Task objective:
The entries must be set down again word for word; no pictures belong in the copy.
[Supplied material Boundary: Start]
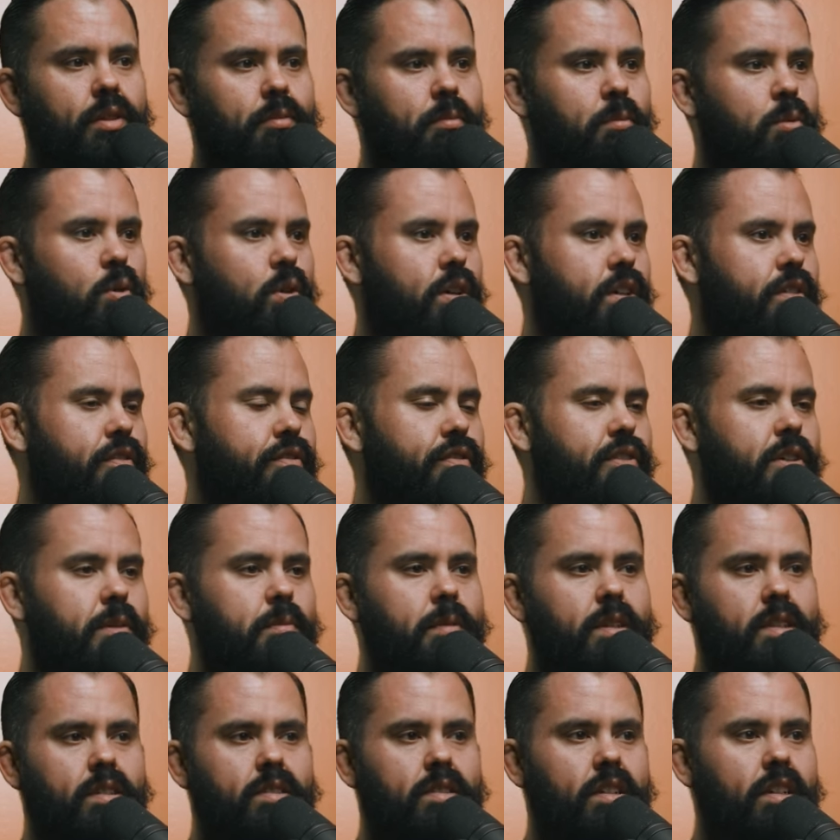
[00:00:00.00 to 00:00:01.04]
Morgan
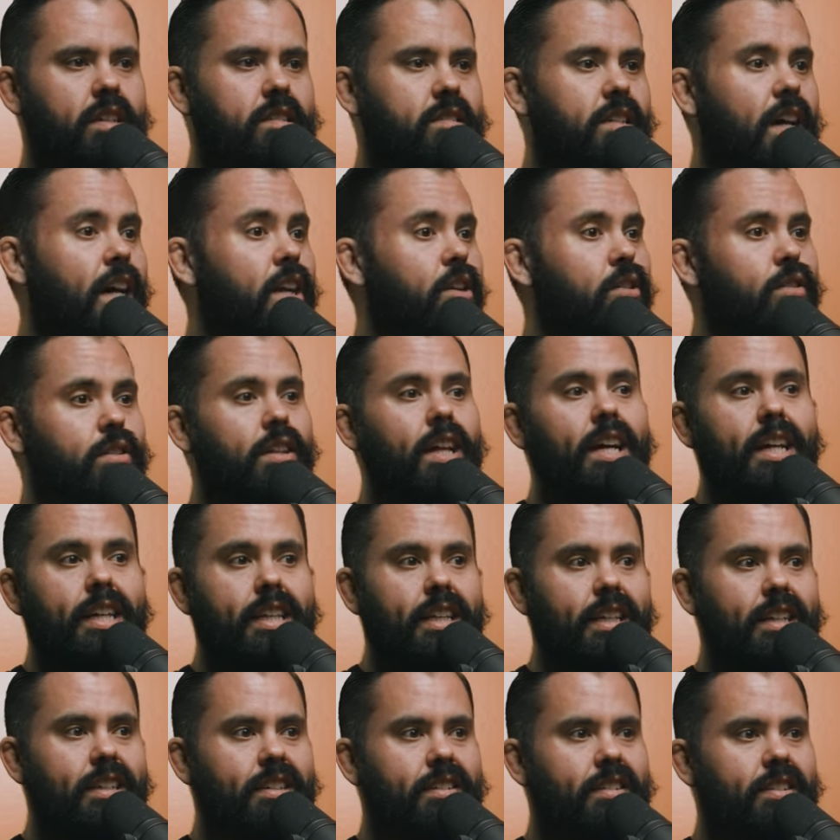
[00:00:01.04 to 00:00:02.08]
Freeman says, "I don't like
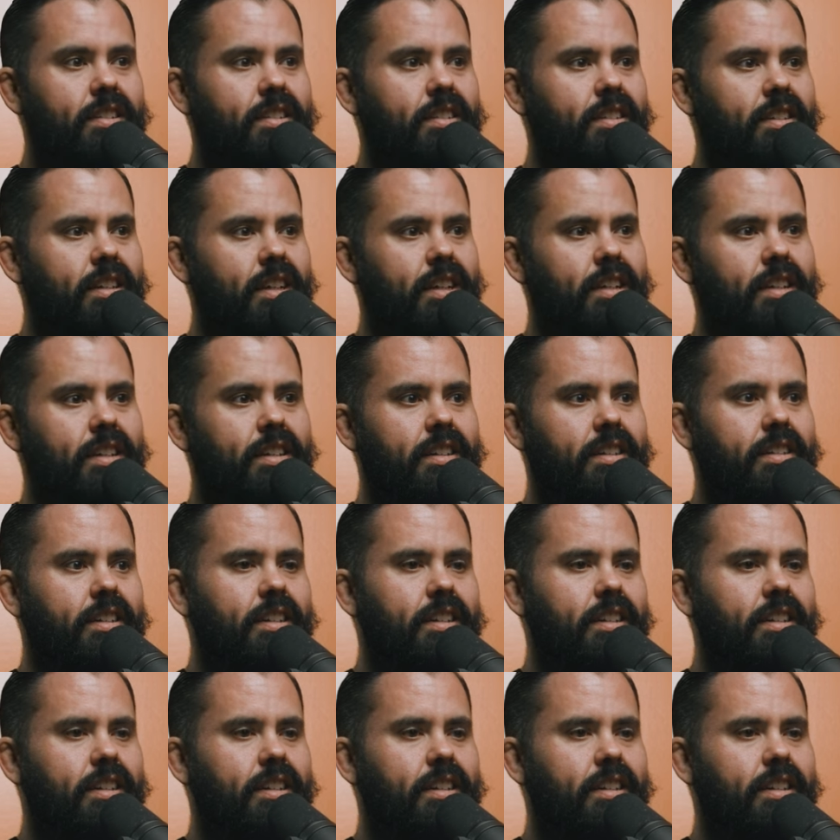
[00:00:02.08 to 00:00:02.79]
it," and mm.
[Supplied material Boundary: End]
Reply to the exercise:
[00:00:00.00 to 00:00:01.04]
Morgan
[00:00:01.04 to 00:00:02.08]
Freeman says, "I don't like
[00:00:02.08 to 00:00:02.79]
it," and mm.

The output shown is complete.